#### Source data
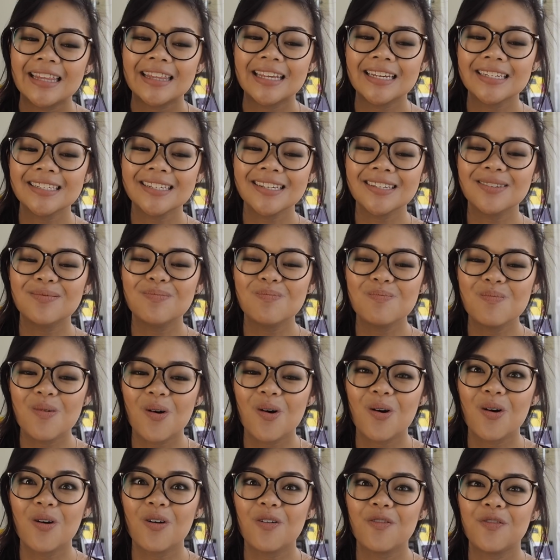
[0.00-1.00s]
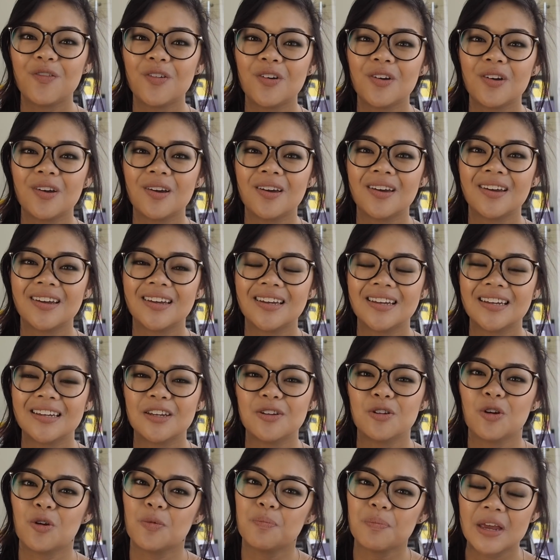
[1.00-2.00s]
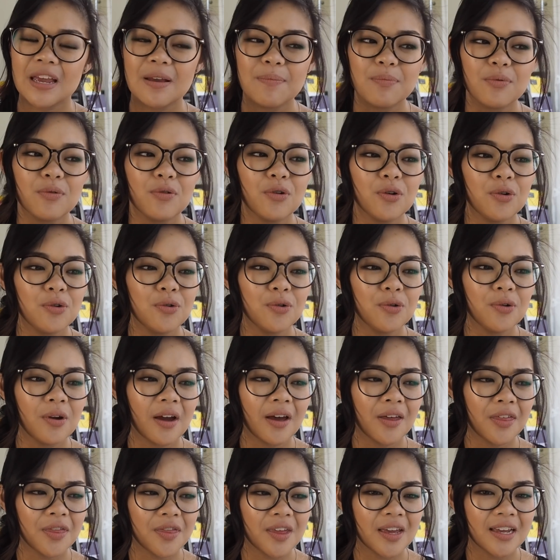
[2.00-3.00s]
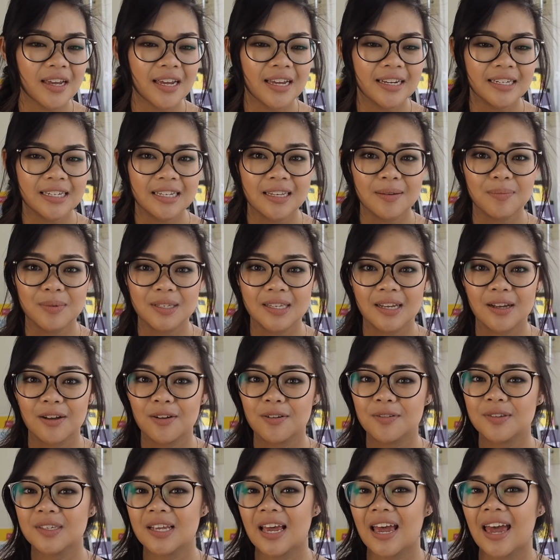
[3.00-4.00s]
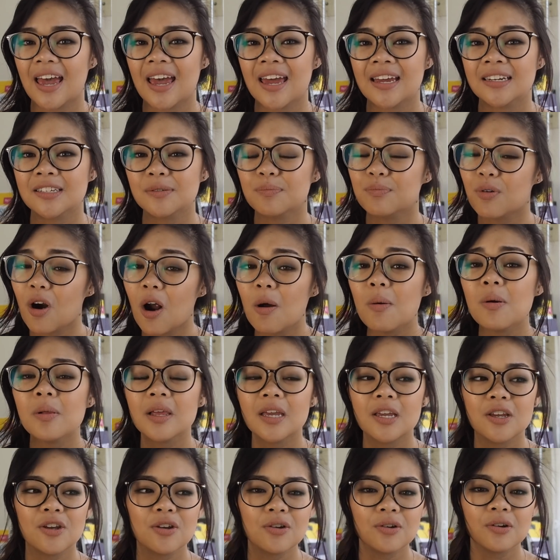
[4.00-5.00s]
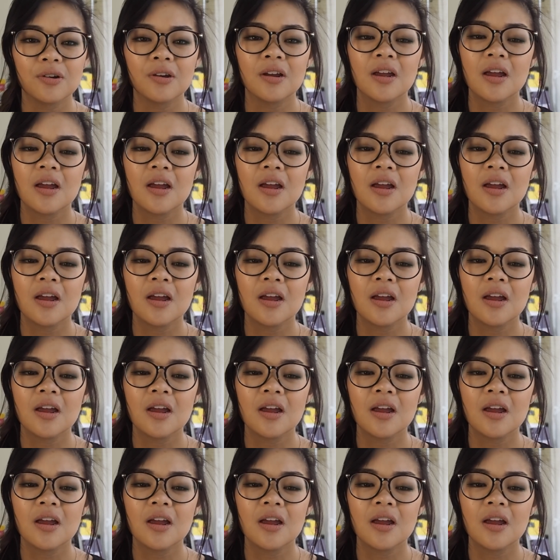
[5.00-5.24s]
this is more for, people who are thinking to themselves, and probably you,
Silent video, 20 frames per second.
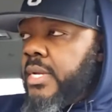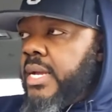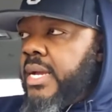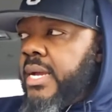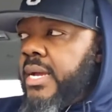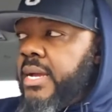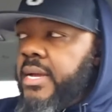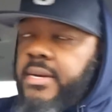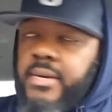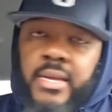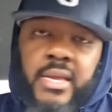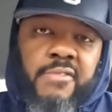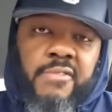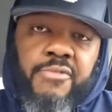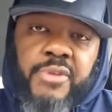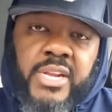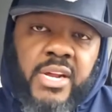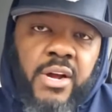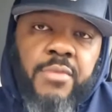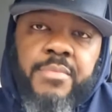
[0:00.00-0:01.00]
And if
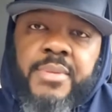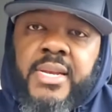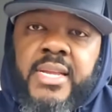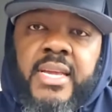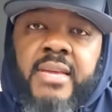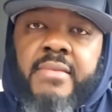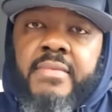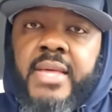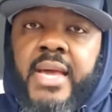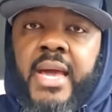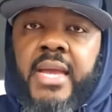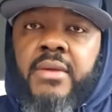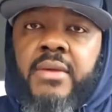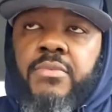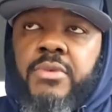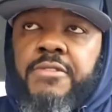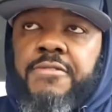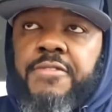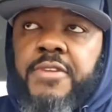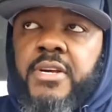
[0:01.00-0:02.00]
we don't believe that, and
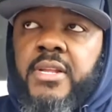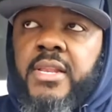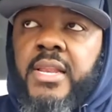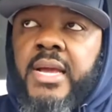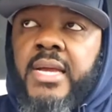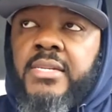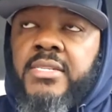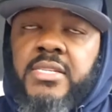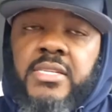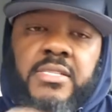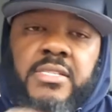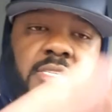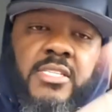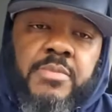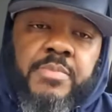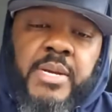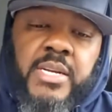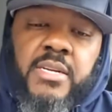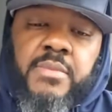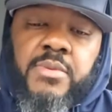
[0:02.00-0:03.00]
we feel like she's
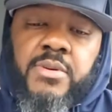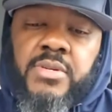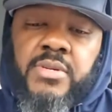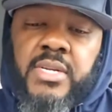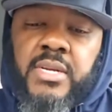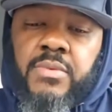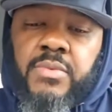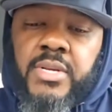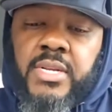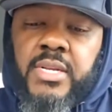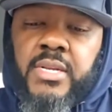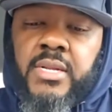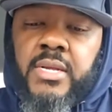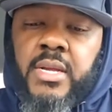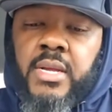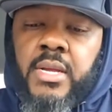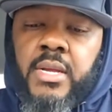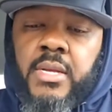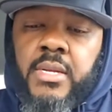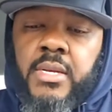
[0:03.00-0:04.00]
expendable, then we
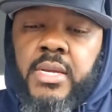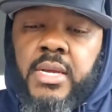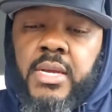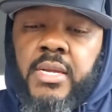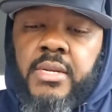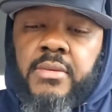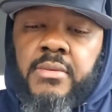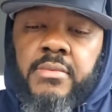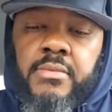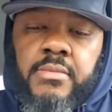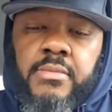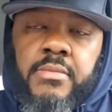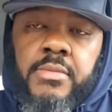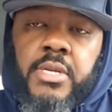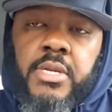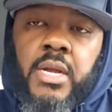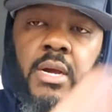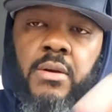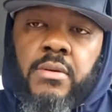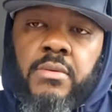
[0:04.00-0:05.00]
then
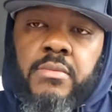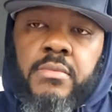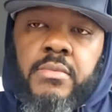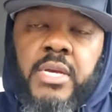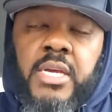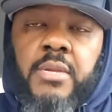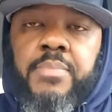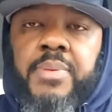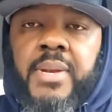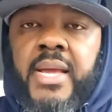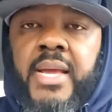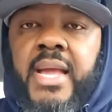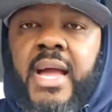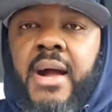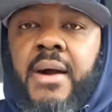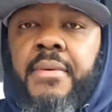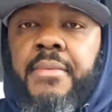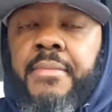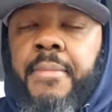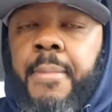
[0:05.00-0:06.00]
you know it'll play
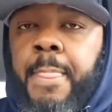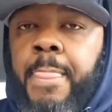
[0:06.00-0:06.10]
out.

#### Exercise description
Nothing but the lines from the line containing "[4.00-5.00s]" through the last line of the records above should be written out, exactly and without the pictures.

#### Response area
[4.00-5.00s]
[5.00-5.24s]
this is more for, people who are thinking to themselves, and probably you,
Silent video, 20 frames per second.
[0:00.00-0:01.00]
And if
[0:01.00-0:02.00]
we don't believe that, and
[0:02.00-0:03.00]
we feel like she's
[0:03.00-0:04.00]
expendable, then we
[0:04.00-0:05.00]
then
[0:05.00-0:06.00]
you know it'll play
[0:06.00-0:06.10]
out.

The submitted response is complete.